If they are serving such a long stretch, then it is thanks to the European Union and the behaviour of their human rights lawyers both of which are intent upon keeping them where they are. For no doubt the government would send most of them packing tomorrow if they had the power to do so. I also wish that Campsfield House could close, just as Nick Clegg believed and hoped last month.

But until these detainees can be removed back to where they belong, it is no use them complaining about their current situation and threatening starvation. All they have to do is tell their lawyers whose practices have made copious amounts of money from the public purse on their behalf, that they are now ready to return home voluntarily. For if the situation is so bad in Campsfield House, that they are prepared to starve themselves to death, then their situation must be far worse here than the one they will return to.

PLACES SUCH AS Campsfield house and Yarl’s Wood in Bedfordshire are there because both the EU and human rights lawyers acting on the detainees behalf have kept them in existence, and are now using them to advance their client’s case for release into British society.

Our system of immigrant removal is becoming like America’s death row syndrome where convicted murderers’ lawyers can exhaust an appeal system to limits stretching out over several decades.

The greatest concern of the British people is mass immigration, and the word mass is by no means alarmist. Demographic predictions of a population growth to between 70-73 million people by the middle of this century, largely made up of immigrants, puts untold social pressures upon our society. It is expected, for instance, that to accommodate such an increase, a further 100,000 home per year will have to be built just to cater for such an influx.

If our politician’s choose to ignore the social consequences of their liberal approach to this issue, then they and they alone will be to blame for the consequences. We are an island people still proud of our history, but are nevertheless left with the feeling that the modern generation of liberal politician and journalist do not share such a pride - as their predecessors once did.
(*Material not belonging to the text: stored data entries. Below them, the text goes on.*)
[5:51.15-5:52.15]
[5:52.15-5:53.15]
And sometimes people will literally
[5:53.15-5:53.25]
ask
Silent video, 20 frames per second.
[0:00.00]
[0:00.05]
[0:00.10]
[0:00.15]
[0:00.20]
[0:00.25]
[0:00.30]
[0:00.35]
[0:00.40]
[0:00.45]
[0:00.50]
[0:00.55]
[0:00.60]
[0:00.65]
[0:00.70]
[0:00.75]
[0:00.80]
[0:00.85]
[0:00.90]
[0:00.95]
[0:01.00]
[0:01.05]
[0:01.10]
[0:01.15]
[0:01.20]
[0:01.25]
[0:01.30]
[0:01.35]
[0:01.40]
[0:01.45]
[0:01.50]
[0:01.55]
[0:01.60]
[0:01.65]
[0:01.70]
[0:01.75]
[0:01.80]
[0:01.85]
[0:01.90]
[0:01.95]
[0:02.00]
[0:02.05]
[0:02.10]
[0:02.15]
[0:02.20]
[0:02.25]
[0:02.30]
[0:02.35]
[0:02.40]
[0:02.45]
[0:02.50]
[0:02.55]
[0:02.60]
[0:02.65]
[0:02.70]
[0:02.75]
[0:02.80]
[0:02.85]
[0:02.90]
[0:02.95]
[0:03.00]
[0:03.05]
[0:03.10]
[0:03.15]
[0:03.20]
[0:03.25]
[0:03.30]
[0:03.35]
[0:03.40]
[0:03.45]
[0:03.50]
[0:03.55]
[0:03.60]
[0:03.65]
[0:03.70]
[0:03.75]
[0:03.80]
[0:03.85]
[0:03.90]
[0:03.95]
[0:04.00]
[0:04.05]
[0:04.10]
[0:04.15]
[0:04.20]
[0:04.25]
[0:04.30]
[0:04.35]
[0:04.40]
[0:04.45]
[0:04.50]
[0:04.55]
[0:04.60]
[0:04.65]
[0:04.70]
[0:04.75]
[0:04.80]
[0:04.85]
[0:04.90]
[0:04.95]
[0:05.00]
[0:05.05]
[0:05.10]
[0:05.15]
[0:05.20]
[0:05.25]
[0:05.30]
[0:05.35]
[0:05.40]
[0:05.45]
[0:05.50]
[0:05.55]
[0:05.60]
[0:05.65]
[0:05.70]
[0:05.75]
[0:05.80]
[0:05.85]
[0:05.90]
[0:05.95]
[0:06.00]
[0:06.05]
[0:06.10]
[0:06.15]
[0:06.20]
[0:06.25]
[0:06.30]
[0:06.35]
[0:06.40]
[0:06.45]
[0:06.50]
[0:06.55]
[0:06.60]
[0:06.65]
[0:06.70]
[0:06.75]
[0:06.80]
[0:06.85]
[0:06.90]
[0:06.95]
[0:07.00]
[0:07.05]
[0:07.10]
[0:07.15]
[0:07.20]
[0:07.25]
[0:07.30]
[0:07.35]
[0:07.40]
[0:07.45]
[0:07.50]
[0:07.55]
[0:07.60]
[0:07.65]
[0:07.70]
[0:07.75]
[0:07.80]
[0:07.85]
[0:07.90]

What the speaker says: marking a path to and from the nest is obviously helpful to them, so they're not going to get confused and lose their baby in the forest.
Margaret Thatcher once used the word swamped to describe what was happening to this country’s demographic development; and for her foresight she was accused by the Labour opposition of being a racist. And when they came to power, the Labour government opened our boarders and any opposition was greeted with the same rebuke – racist.

By so opening our boarders, the Labour Party hoped that a whole new constituency would be made available to replace the white working class that had caused so much trouble in the 1970s and kept the party out of power from 1979 until 1997. In allowing what amounted to unrestricted access to our country, the 1997 Labour government under Tony Blair, hoped to vacate their dependence upon the white working class, by attracting a new migrant population to their cause.

THOSE THREATENING THEIR death in Campsfield House immigrant removal centre should be allowed to do whatever they wish without interference from the authorities. I do not believe a single individual will partake of the assigned road to death they have promised us to follow.

If however any of the 160 choose to starve themselves, then they will have done so on their own cognisance, and no department of government need to feel responsible for the individual’s actions. All that can be done is make food available to the detainees should they wish to change their minds.

There position is due not to the UK Boarder Agency, or any other agency of government, including government itself. All such people can do is offer those 160 immigrants the sustenance to end their self-inflicted suffering. If they choose, for reasons of gaining publicity, to ignore attempts to feed them, then they are fools.